* Task
Which lines make up the answer? Those from the line with "[561.45-562.35s]" through the end of the data; reproduce them exactly.

* Records to use

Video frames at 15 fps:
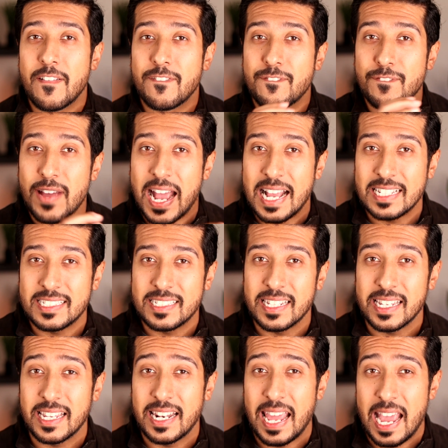
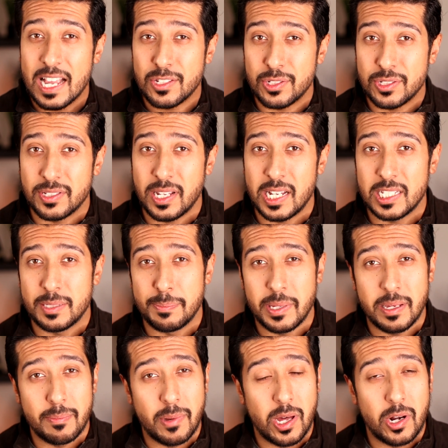fasting, and exercise,
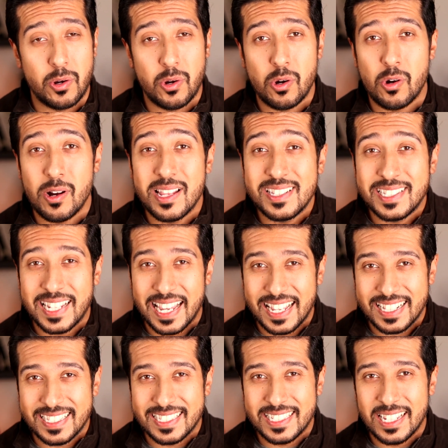be it moderate or
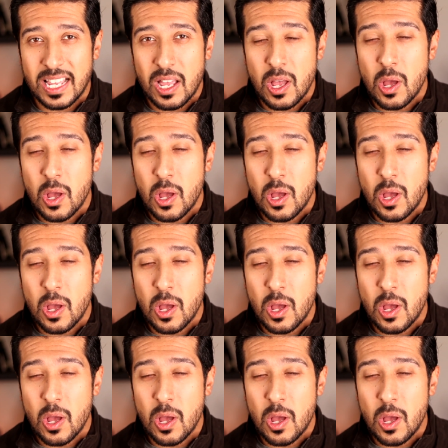intense,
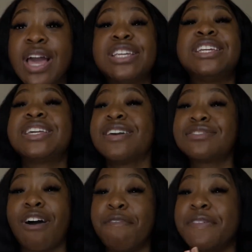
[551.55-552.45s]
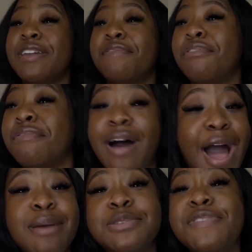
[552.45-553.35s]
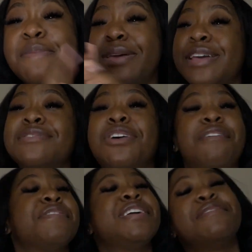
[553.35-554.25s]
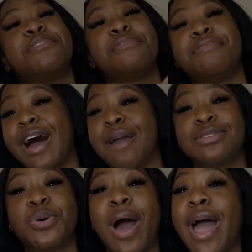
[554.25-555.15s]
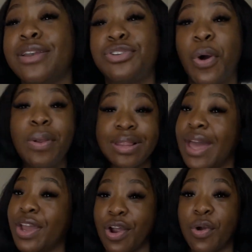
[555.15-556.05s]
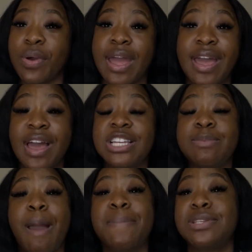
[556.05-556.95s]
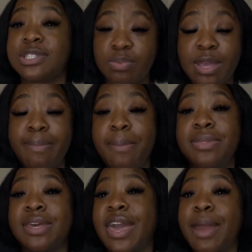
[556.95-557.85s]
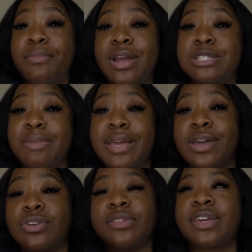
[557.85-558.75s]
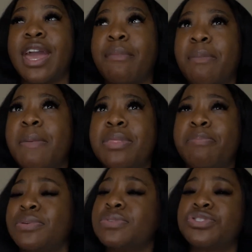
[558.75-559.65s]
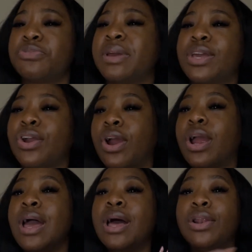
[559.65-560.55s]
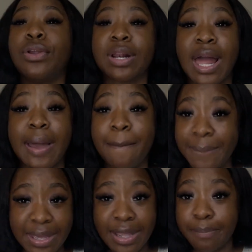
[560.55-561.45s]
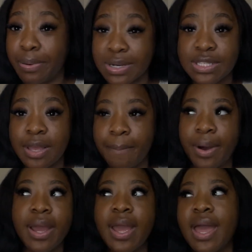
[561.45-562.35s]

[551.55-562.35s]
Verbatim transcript: She gives off evil vibes. Phoebe gives off evil vibes. So I don't like her, okay? She might be sweet. Maybe the camera is making, not the camera, maybe the producers are making her look like a mean person, but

* Exercise result
[561.45-562.35s]

[551.55-562.35s]
Verbatim transcript: She gives off evil vibes. Phoebe gives off evil vibes. So I don't like her, okay? She might be sweet. Maybe the camera is making, not the camera, maybe the producers are making her look like a mean person, but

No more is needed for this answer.